START Input data

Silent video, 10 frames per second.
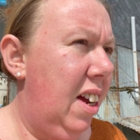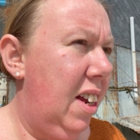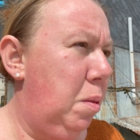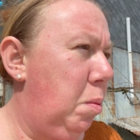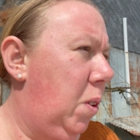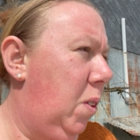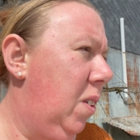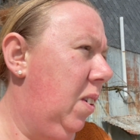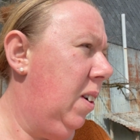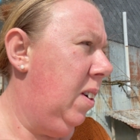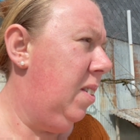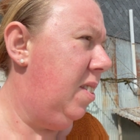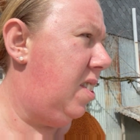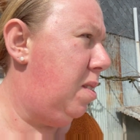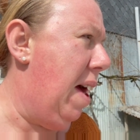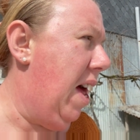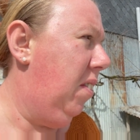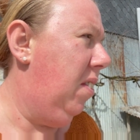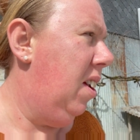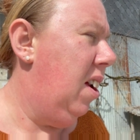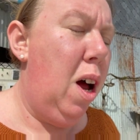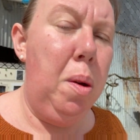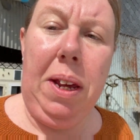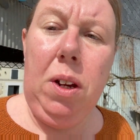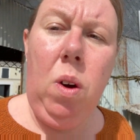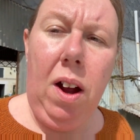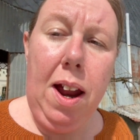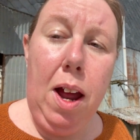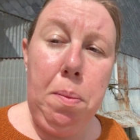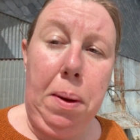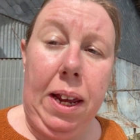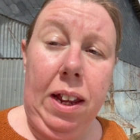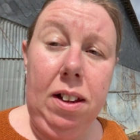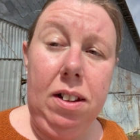and the more smell, I'll be quite happy.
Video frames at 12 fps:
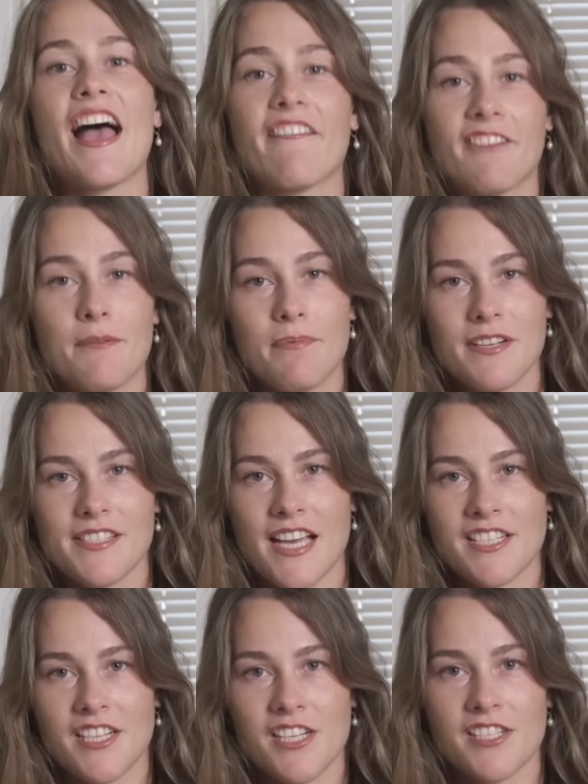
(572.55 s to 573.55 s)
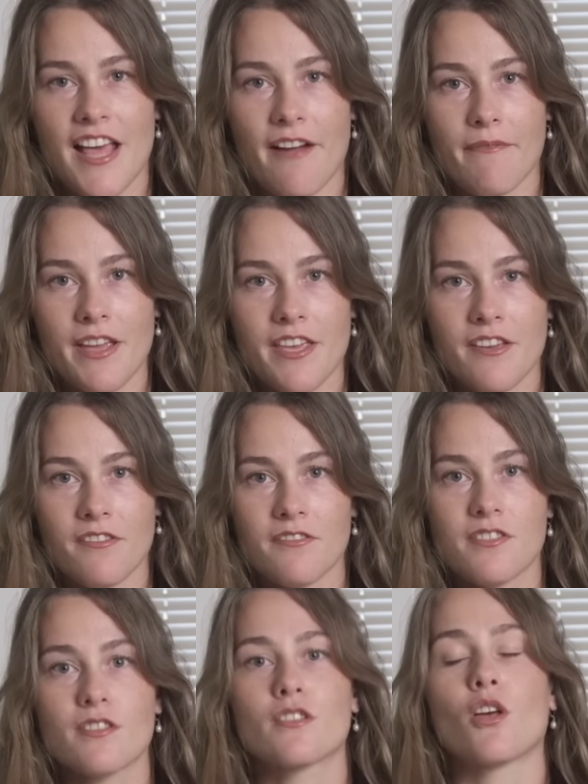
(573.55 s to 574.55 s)
Every percentage that we
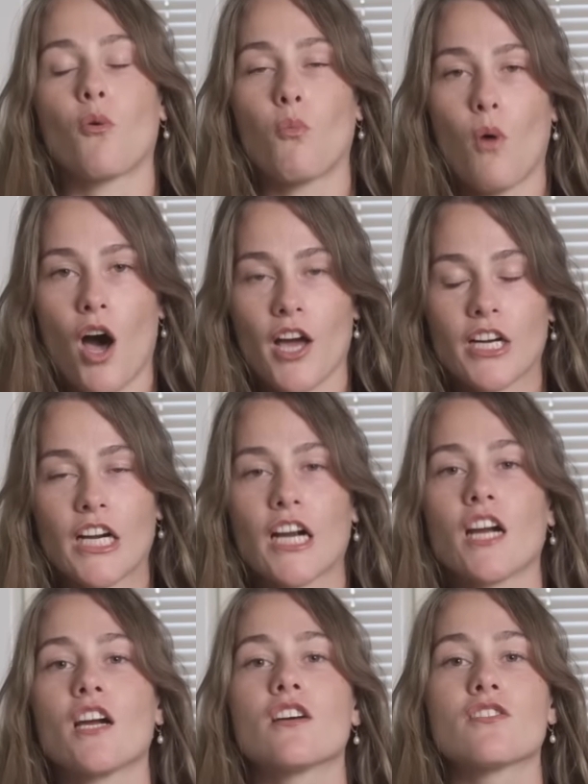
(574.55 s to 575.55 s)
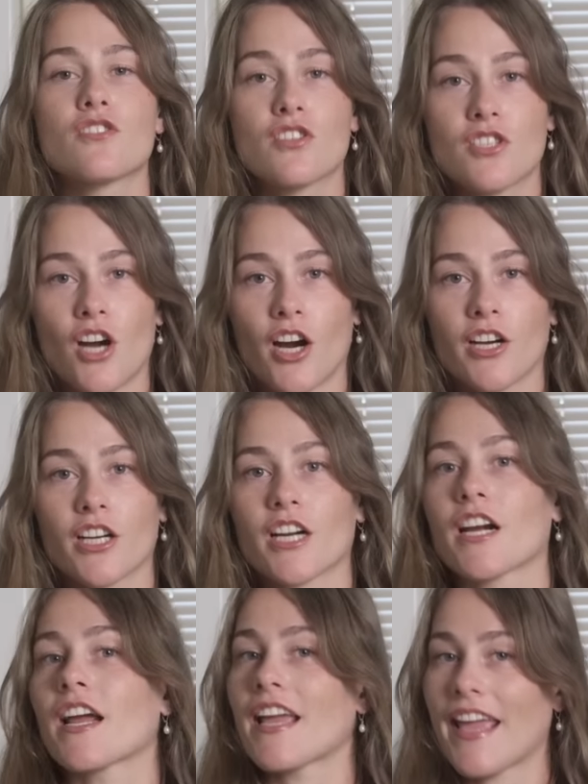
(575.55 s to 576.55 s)
use, the water,
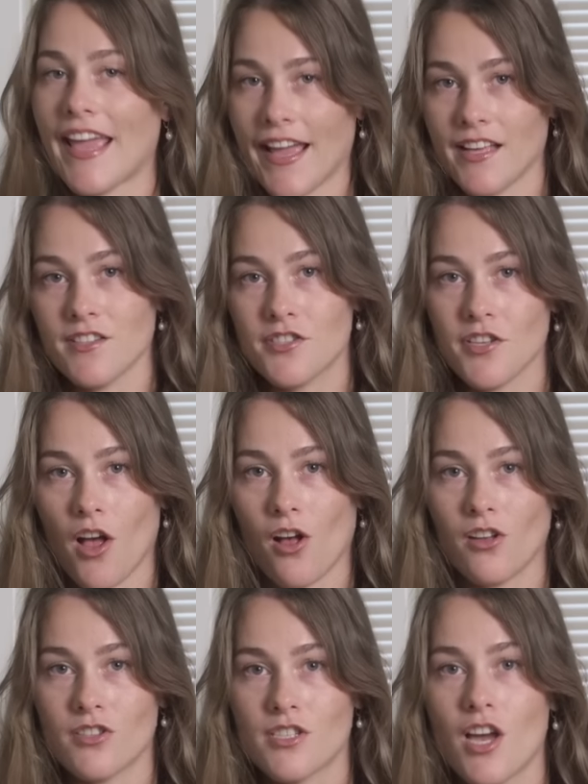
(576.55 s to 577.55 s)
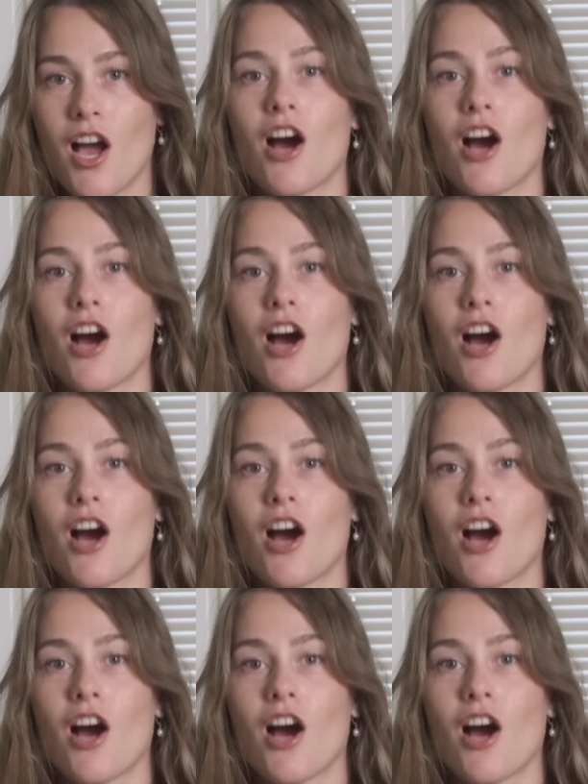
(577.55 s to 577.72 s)
starter, and salt,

END Input data

Ignoring the pictures, write out word for word only the lines from the one containing "(573.55 s to 574.55 s)" through the last line of the data, both ends included.

(573.55 s to 574.55 s)
Every percentage that we
(574.55 s to 575.55 s)
(575.55 s to 576.55 s)
use, the water,
(576.55 s to 577.55 s)
(577.55 s to 577.72 s)
starter, and salt,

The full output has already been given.